Library Call Number: HIST F ELDR
Wolf of the Plains by Conn Iggulden
A story of heroism and adventure, of a boy who had to become a man too soon, of a family and a tribe who had to learn to win to survive. A man without a tribe was at great risk, so the young boy abandoned with his siblings on the harsh Mongolian plains had to struggle to avoid death. He survived both starvation and hostile attacks by learning remarkable leadership skills and gathering a group of outsiders like himself. Hunted and alone, he dreamed of uniting the tribes into one house, one nation. He became a great warrior. He would become father to his people. He would be Genghis Khan.
Library Call Number: HIST F IGGU
Private Peaceful by Michael Morpurgo
As the enemy lurks in the darkness, Thomas struggles to stay awake through the night. He has lived through the terror of gas attacks and watched friends die by his side. But in the morning, Thomas will be forced to confront an even greater horror. As the minutes tick by, Thomas remembers his childhood spent deep in the countryside with his mother, his brothers, and Molly, the love of his life. But each minute that passes brings Thomas closer to something he can’t bear to to think about–the moment when the war and its horrific consequences will change his life forever.
Library Call Number: HIST F MORP
War horse by Michael Morpurgo
Joey is a warhorse, but he wasn’t always. Once, he was a farm horse and a gentle boy named Albert was his master. Then World War I came storming through and everything changed. Albert’s father sells Joey to the army where the beautiful, red-bay horse is trained to charge the enemy, drag heavy artillery, and carry wounded soldiers not much older than Albert from battlefields. Amongst the clamour of guns and slogging through the cold mud, Joey wonders if the war will ever end. And if it does, will he ever find Albert again?
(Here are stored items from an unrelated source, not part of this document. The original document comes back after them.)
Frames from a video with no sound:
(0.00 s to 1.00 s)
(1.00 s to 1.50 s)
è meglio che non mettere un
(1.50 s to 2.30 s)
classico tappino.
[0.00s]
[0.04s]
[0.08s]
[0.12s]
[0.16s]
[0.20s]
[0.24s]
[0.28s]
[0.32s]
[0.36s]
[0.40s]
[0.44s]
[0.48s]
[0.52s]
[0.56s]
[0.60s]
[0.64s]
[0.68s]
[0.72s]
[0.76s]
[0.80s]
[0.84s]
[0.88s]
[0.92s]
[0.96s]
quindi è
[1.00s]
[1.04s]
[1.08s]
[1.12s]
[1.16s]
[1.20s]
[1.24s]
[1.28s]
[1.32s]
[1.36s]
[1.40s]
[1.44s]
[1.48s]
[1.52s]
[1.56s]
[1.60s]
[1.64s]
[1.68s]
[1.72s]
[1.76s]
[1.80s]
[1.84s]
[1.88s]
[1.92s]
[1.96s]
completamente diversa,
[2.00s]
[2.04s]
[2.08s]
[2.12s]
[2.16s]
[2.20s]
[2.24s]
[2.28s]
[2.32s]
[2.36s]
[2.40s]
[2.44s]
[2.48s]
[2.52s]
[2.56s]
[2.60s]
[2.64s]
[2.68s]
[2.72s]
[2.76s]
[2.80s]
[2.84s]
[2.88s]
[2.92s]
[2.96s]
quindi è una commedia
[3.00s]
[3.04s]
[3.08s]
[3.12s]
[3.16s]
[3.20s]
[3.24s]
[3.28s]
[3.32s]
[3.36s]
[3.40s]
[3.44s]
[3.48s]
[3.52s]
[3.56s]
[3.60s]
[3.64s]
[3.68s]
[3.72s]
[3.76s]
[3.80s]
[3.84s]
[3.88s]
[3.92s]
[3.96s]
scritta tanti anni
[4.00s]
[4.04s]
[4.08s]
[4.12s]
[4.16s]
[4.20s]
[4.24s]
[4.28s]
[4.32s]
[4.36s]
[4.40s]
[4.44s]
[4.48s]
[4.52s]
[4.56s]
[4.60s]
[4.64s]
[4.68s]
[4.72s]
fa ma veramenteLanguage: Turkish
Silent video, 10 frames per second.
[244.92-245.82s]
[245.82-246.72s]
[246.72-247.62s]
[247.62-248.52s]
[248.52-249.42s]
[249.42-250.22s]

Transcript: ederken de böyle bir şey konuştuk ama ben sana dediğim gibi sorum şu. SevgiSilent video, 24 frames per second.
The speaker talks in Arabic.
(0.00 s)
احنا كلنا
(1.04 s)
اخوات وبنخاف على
Library Call Number: HIST F MORP
Feasting the Wolf by Susan Price
“People will call you an oathbreaker! If you don’t go, everyone will know you are a coward.” And so farm-boy Ketil joins his blood brother Ottar in swearing allegiance to the captain of Wave Strider a Viking raiding ship. The boys discover that day-to-day Viking life is less glamorous than they expect and Ketil’s resistance to the ill treatment and bullying opens a rift between the two.
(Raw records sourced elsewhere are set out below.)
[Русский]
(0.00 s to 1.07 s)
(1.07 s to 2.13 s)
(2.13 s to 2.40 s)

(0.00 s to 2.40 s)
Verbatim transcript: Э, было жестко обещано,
Library Call Number: HIST F PRIC
The Light Between Oceans by M. L. Stedman
- Tom Sherbourne is a young lighthouse keeper on a remote island off Western
- Australia, and lives there with his wife. One April morning a boat washes ashore
- carrying a dead man and an infant. Years later, Tom and his wife discover the
- consequences of the decision they made that day – as the baby’s real story unfolds.
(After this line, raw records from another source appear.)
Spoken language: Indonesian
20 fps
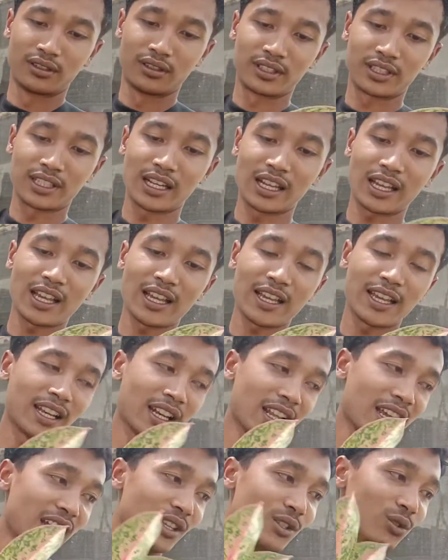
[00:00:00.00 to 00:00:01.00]
Silakan
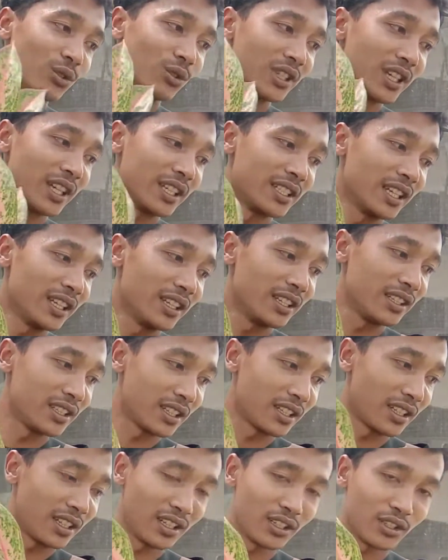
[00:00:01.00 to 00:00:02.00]
langsung saja di
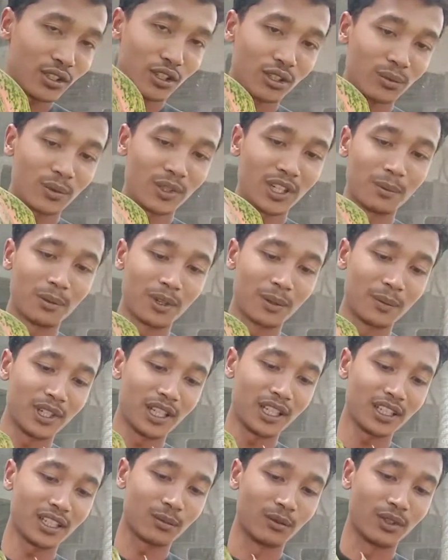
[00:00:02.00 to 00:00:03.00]
screenshot bila
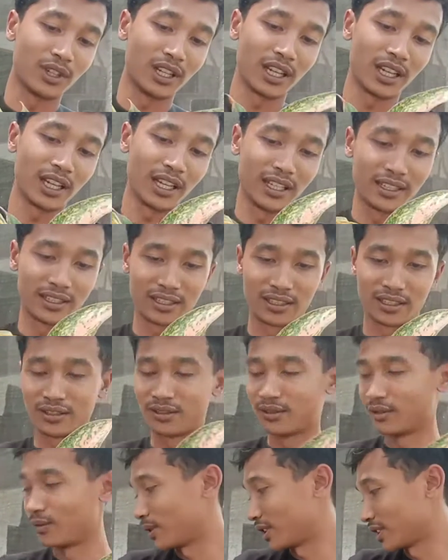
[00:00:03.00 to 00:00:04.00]
berminat ya Bunda
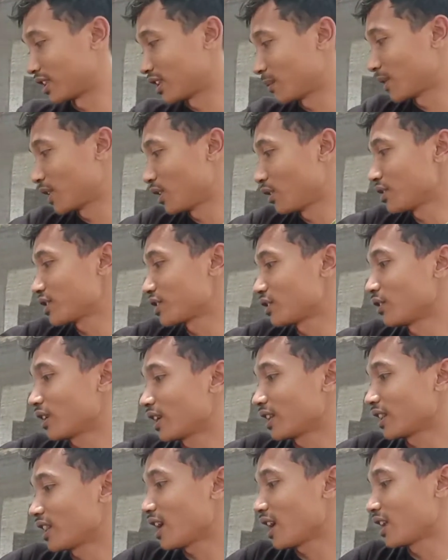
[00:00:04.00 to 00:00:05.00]
watermelon stok
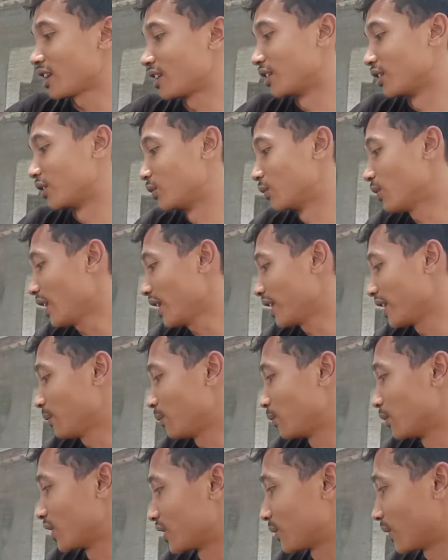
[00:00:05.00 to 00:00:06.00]
kita ada dua ya
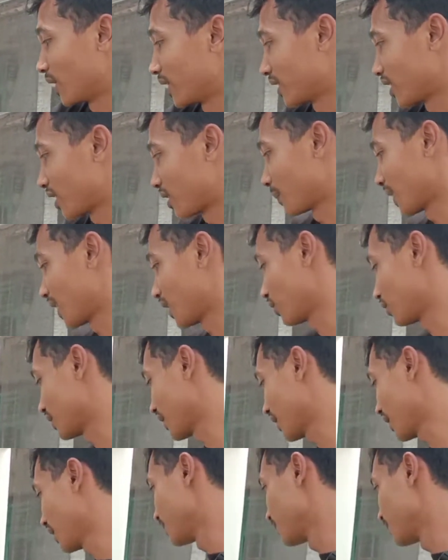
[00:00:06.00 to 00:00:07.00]
buat watermelonnya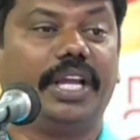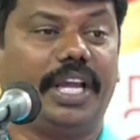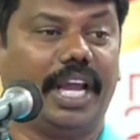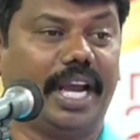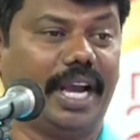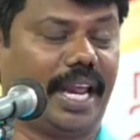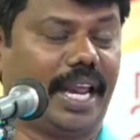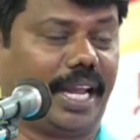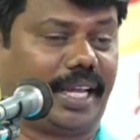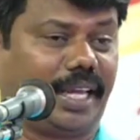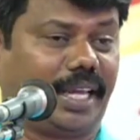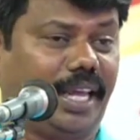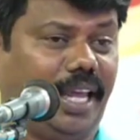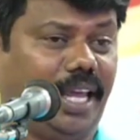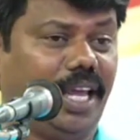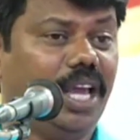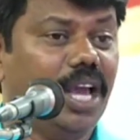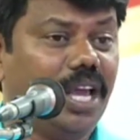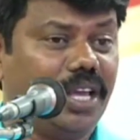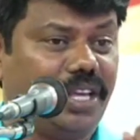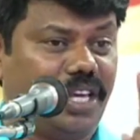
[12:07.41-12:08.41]
இன்றைக்கு
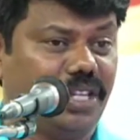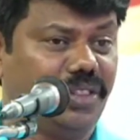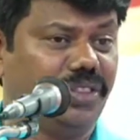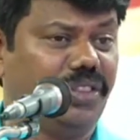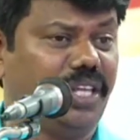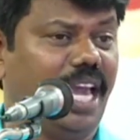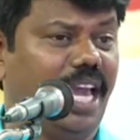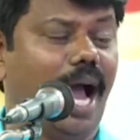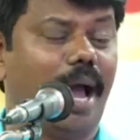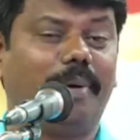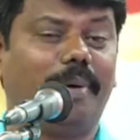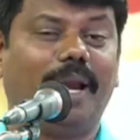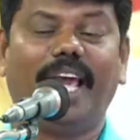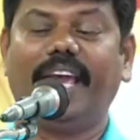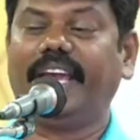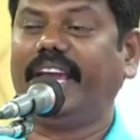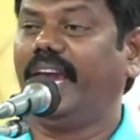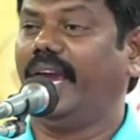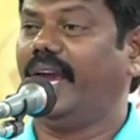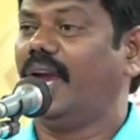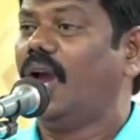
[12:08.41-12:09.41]

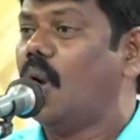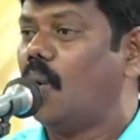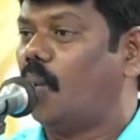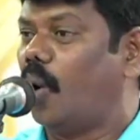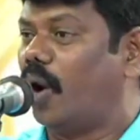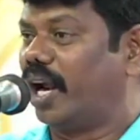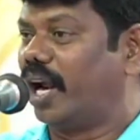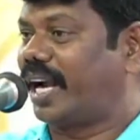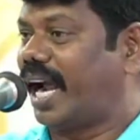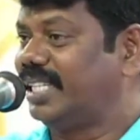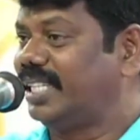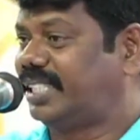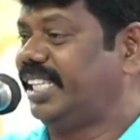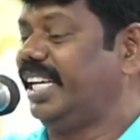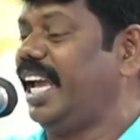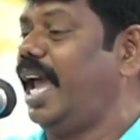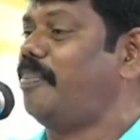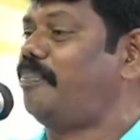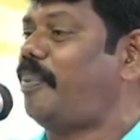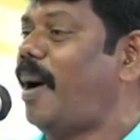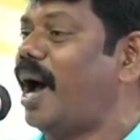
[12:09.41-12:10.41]
இந்தியாவிலேயே ஒரு
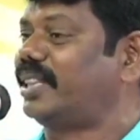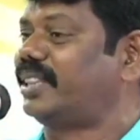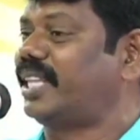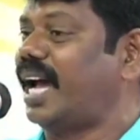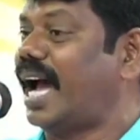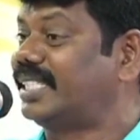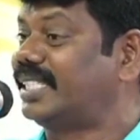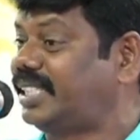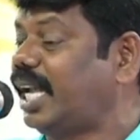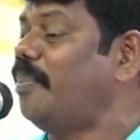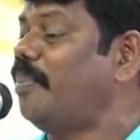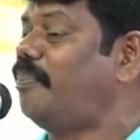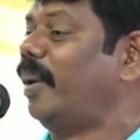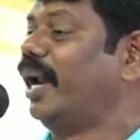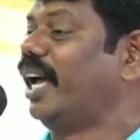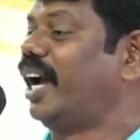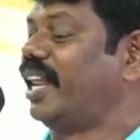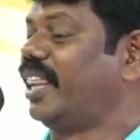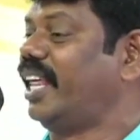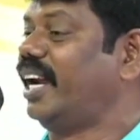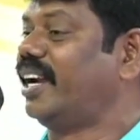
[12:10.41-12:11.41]
கட்சியை பார்த்து
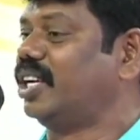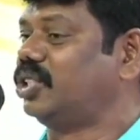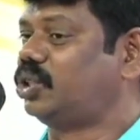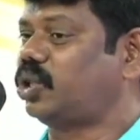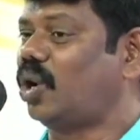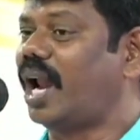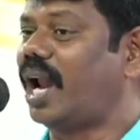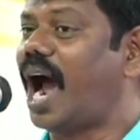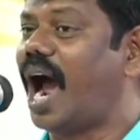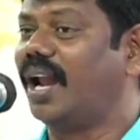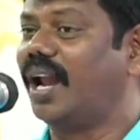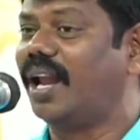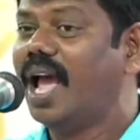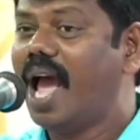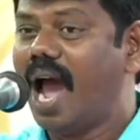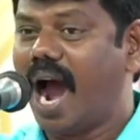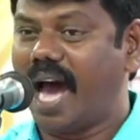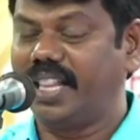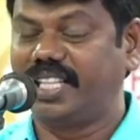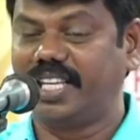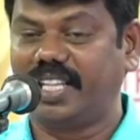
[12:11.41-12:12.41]
அச்சப்படுகிறது என்று சொன்னால்
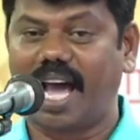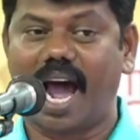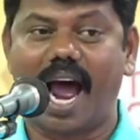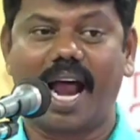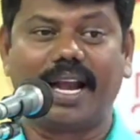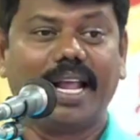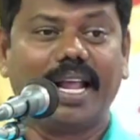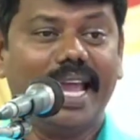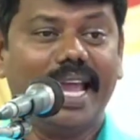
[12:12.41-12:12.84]
அதுதான்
Library Call Number: HIST F STED
The Book Thief by Marcus Zuzak
It’s just a small story really, about among other things: a girl, some words, an accordionist, some fanatical Germans, a Jewish fist-fighter, and quite a lot of thievery. Set during World War II in Germany, Markus Zusaḱ s ground breaking novel is the story of Liesel Meminger, a foster girl living outside of Munich. Liesel scratches out a meagre existence for herself by stealing when she encounters something she can’t resist . It is a book. With the help of her accordion-playing foster father, she learns to read and shares her stolen books with her neighbours during bombing raids as well as with the Jewish man hidden in her basement before he is marched to Dachau.